Porter pleaded not guilty to all the charges, as have the other five officers. It is unclear as of this week if the state will pursue a retrial. Porter’s trial lasted a little over two weeks. There were two days of jury selection and approximately two weeks of testimony. The jury took three days to deliberate on the charges.
Richard Shipley, Freddie Gray’s stepfather, spoke to the press and stated, “the jurors did the best that they could… We are confident there will be another trial with another jury.” Baltimore NAACP President Tessa Hill-Aston remarked, “Even with this verdict, what we do know is that the change has begun. Certainly no suspect will be placed in police wagons without someone being responsible for making sure they are buckled… And the disconnected police culture and those who have benefited from it… has been put on notice that you will be charged for your action and you will be held accountable.”
Billy Murphy, the Gray family’s attorney, stressed that mistrial doesn’t mean the case is closed. “I don’t buy the nonsense that this is somehow a victory for either side. It’s not,” he told the press. “It’s just a bump on the road to justice, and you know, the road to justice has lot of bumps.”
After the verdict was announced Baltimore mayor Stephanie Rawlings-Blake urged for calm in the city in both a press conference following the decision and on her Twitter account. “This is our American system of justice… In the coming days, if some choose to demonstrate peacefully to express their opinion, that is their constitutional right. I urge everyone to remember that collectively, our reaction needs to be one of respect for our neighborhoods, and for the residents and businesses of our city,” she tweeted. On Monday, two days before the verdict, Blake tweeted that the city had activated its emergency operations center Monday “out of an abundance of caution.”

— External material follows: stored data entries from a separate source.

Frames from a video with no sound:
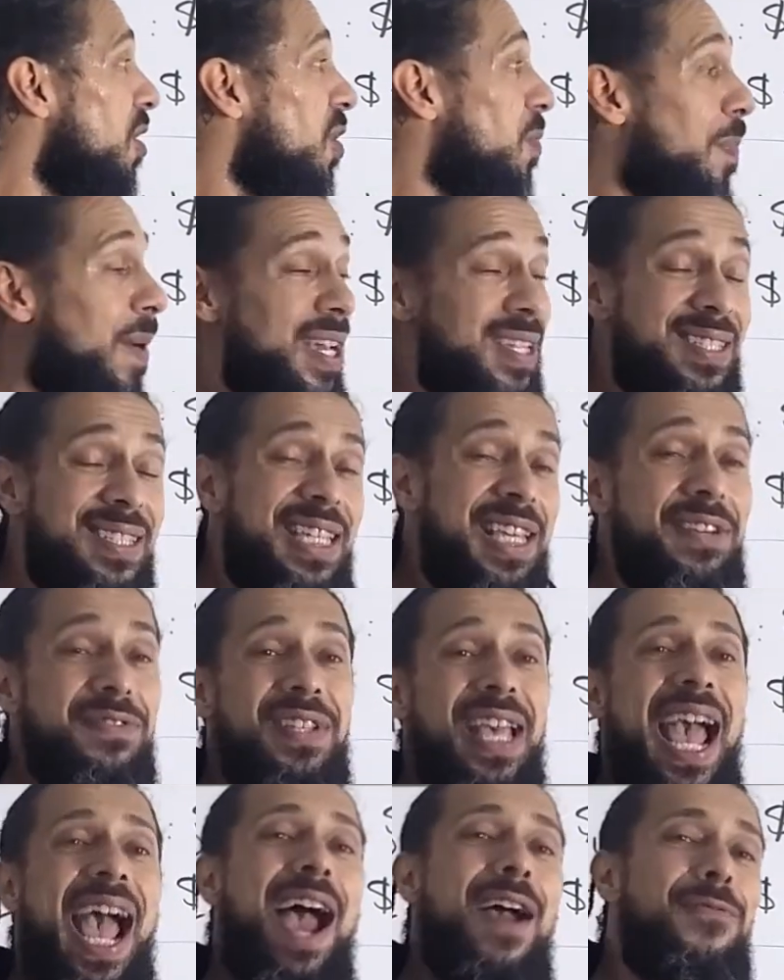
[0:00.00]
space gives
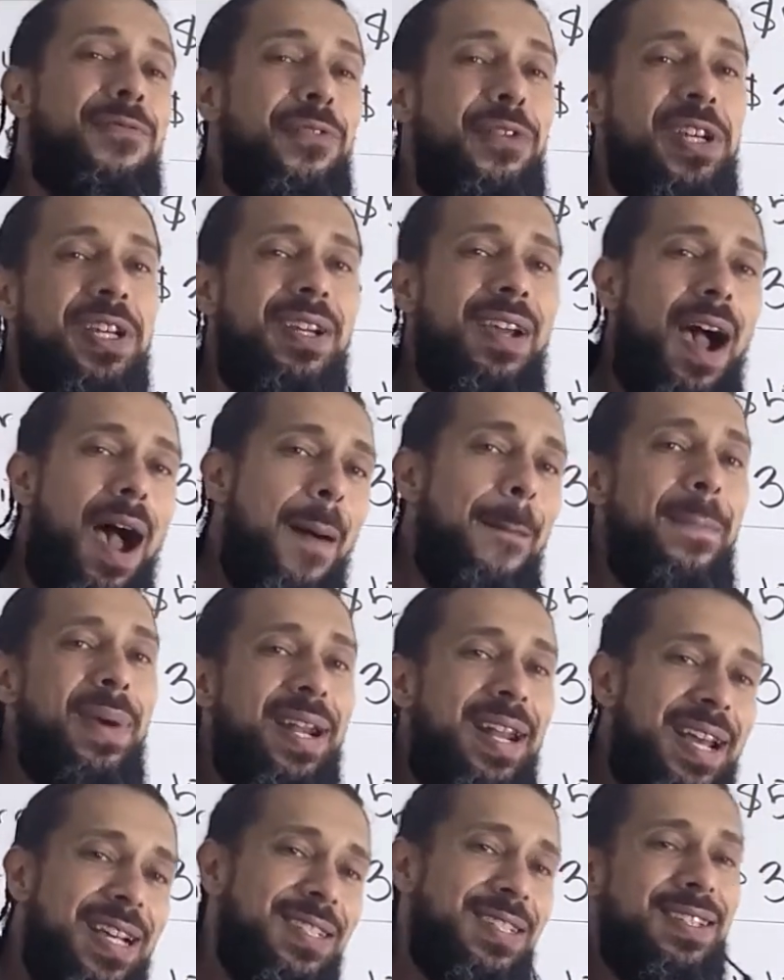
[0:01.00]
every
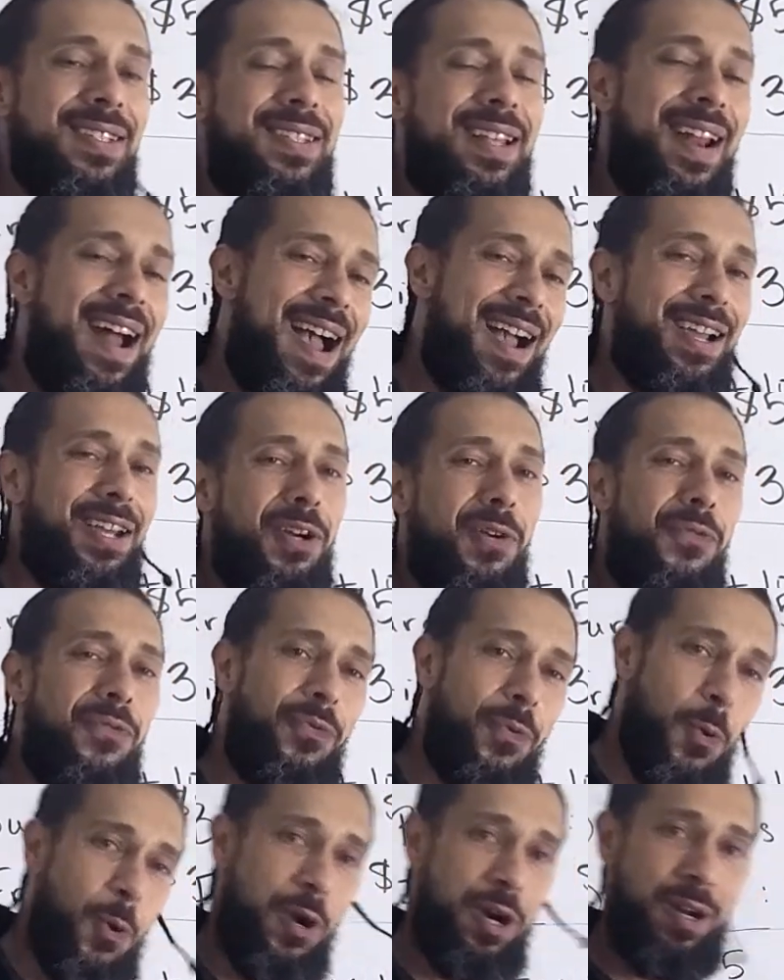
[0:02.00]
combination that I can
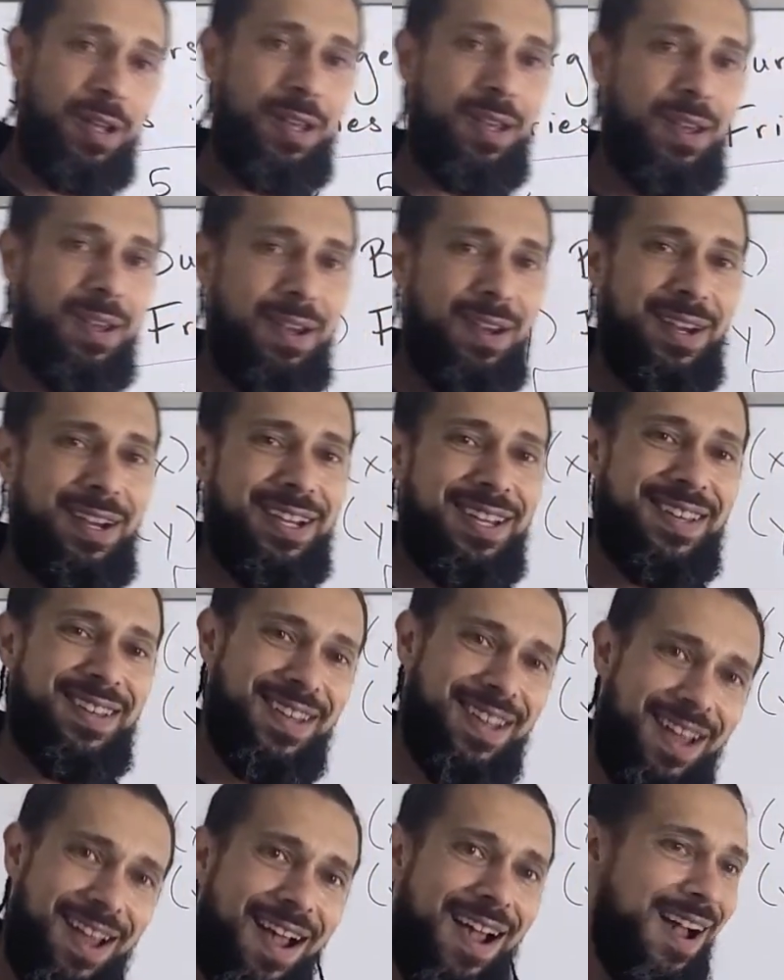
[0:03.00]
afford.
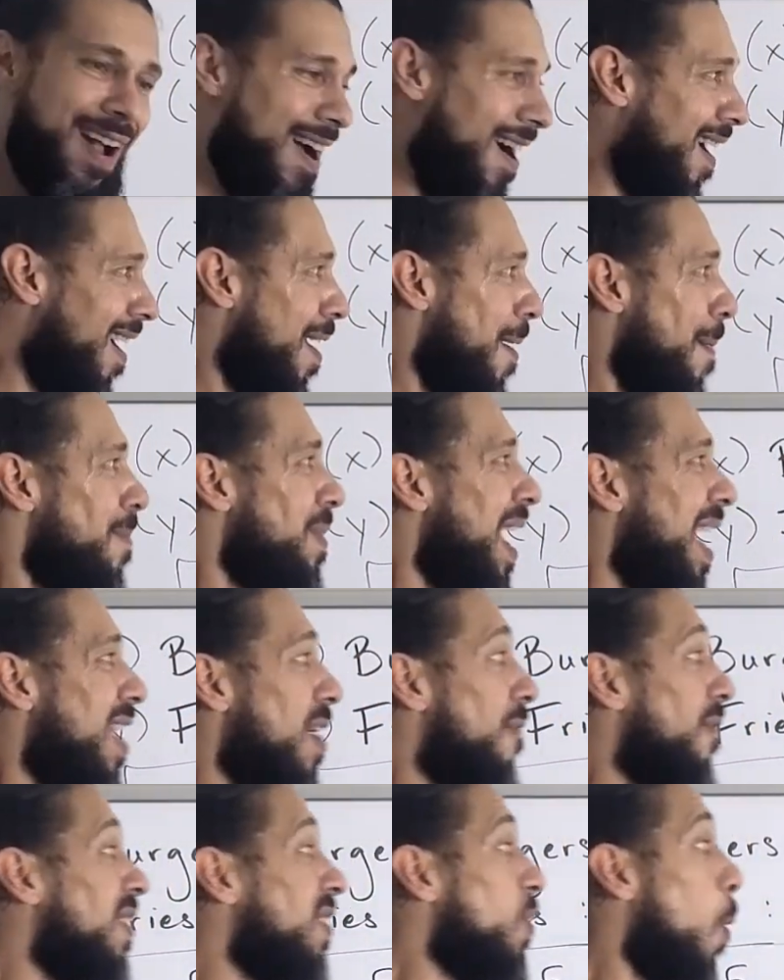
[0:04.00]
Yeah, and
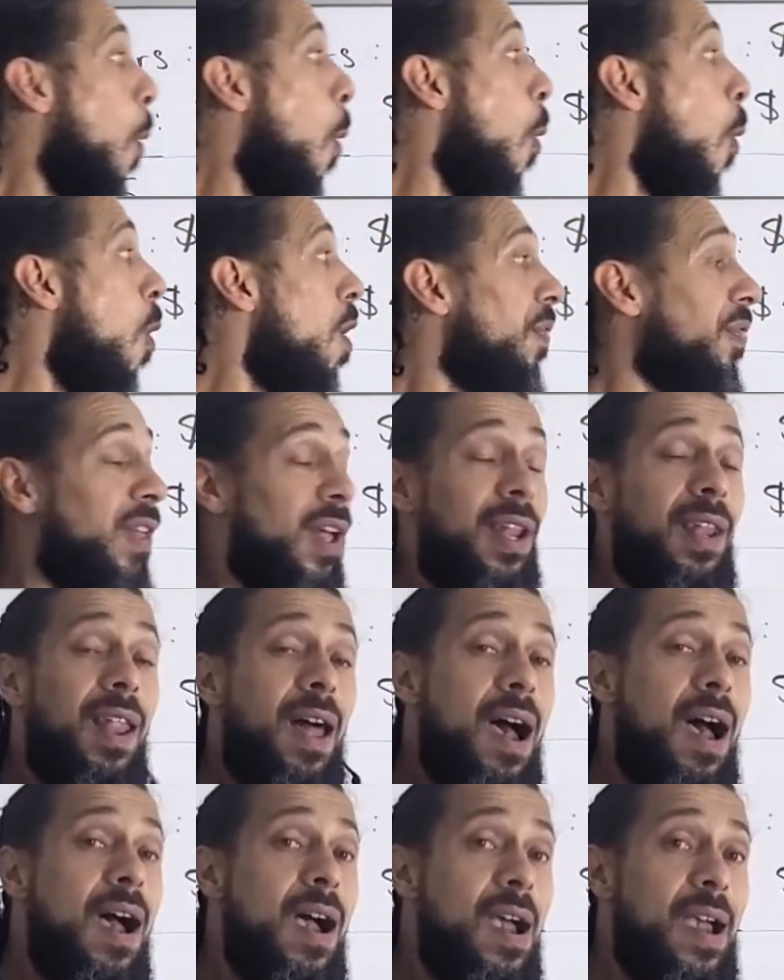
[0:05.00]
if it's on the
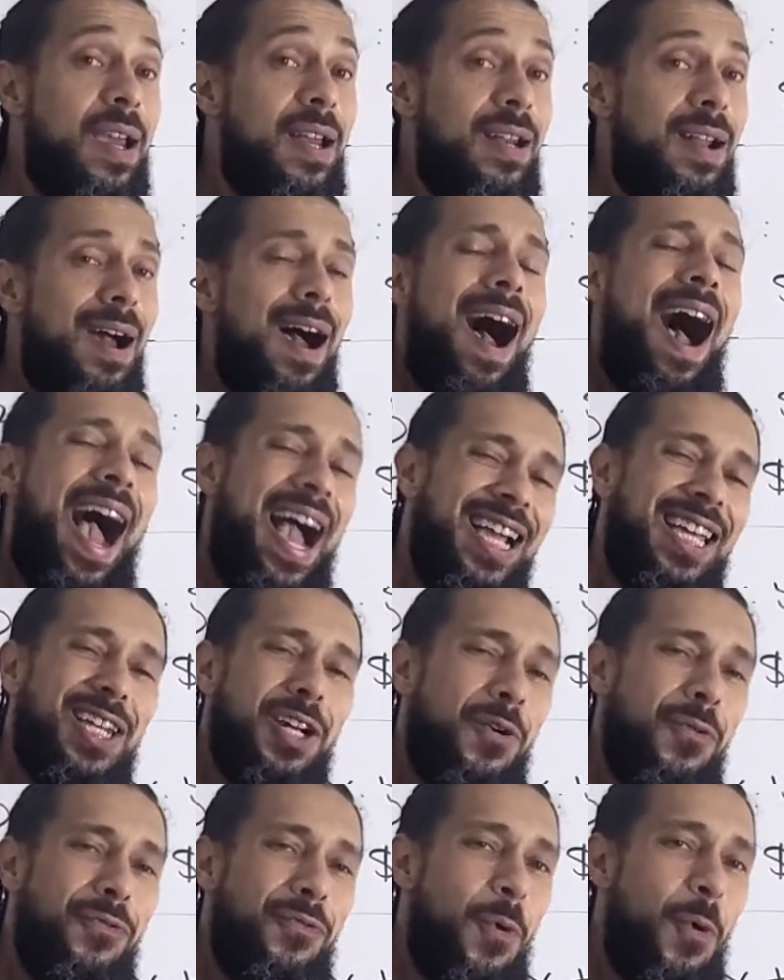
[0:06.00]
line, I can
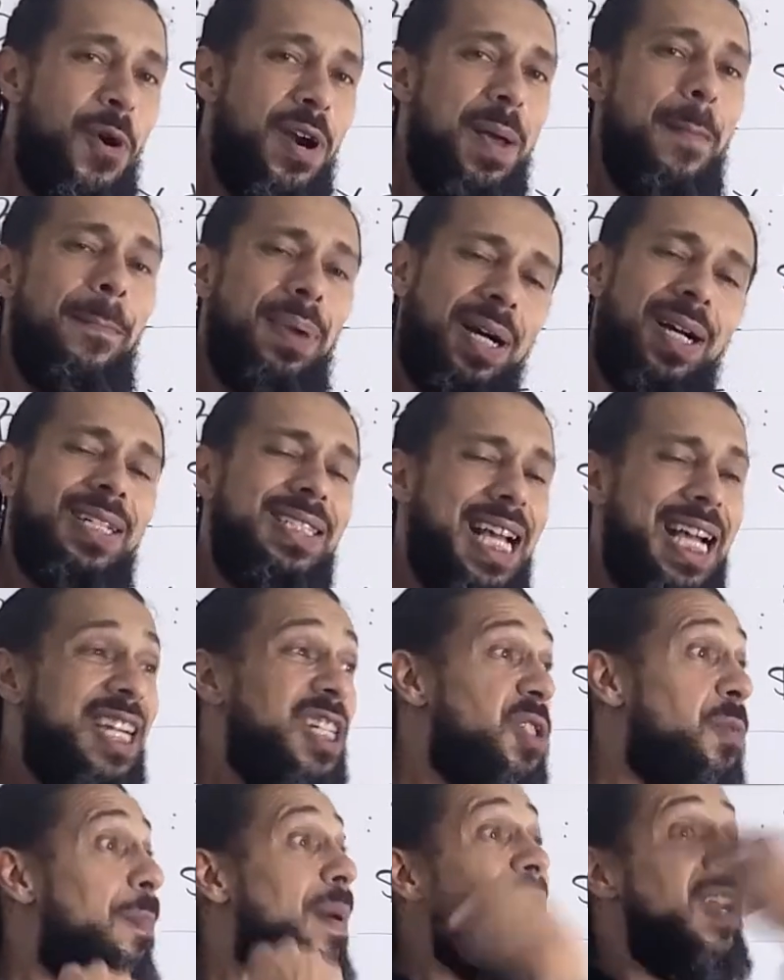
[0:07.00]
afford it because I can
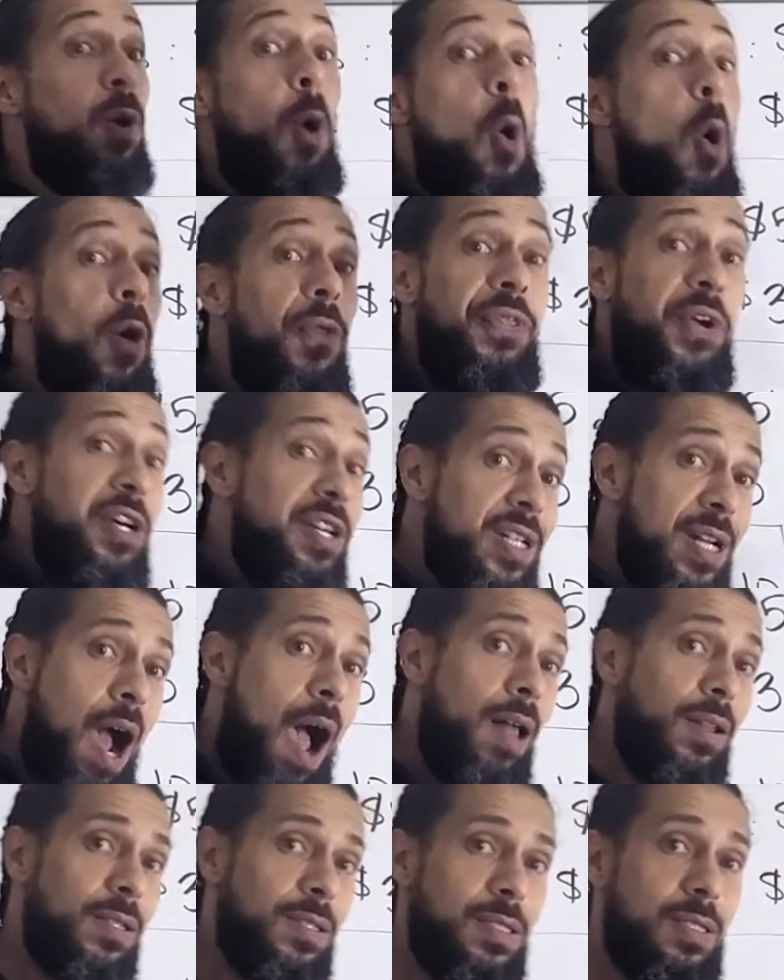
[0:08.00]
spend all
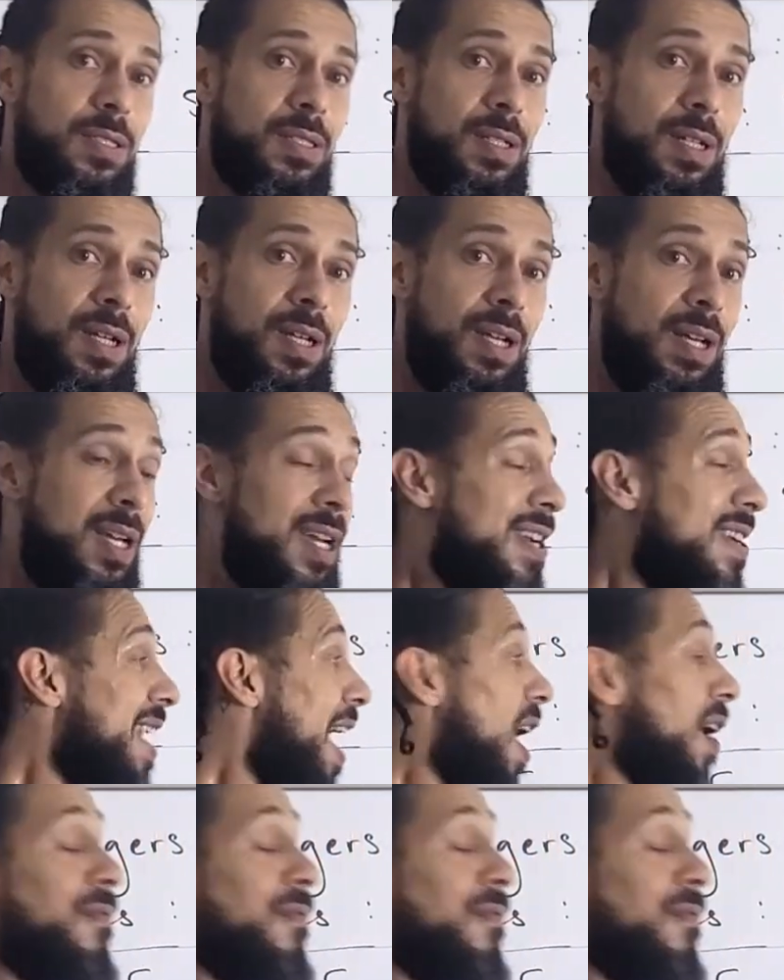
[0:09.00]
$30. Now,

Although Commissioner Kevin Davis stated at a press conference following the verdict that the city respects the rights of protestors, there were a number of arrests made the night of the mistrial in what was reported to be a generally peaceful night of demonstrations. Baltimore Sun reporter Ken Rector tweeted “Sheriff’s dept comes over, tells me & Sun photog if we shoot pictures of court we’ll be in contempt of court order by admin judge… We said it’s a public street. Deputy says, and I quote, that the judge’s order has now made it a ‘privately public’ area.”
On Thursday, as reported by the Baltimore Sun, a coalition of civil rights, religious, and community leaders met to advise residents to push for significant reform of the Baltimore Police department. Rev. S. Todd Yeary, co-chair of the NAACP asked at the gathering, “What are we going to do about the structural issues that led to the pressure building that ended up being released because of a police encounter?” An organizer with the Baltimore group, West Baltimore, Ray Kelly, stated, “Somehow we must continue to channel this outrage.”
The Baltimore Police Department is currently undergoing a civil rights investigation by the U.S Department of Justice. All six officers charged have been suspended. Porter remains suspended without pay.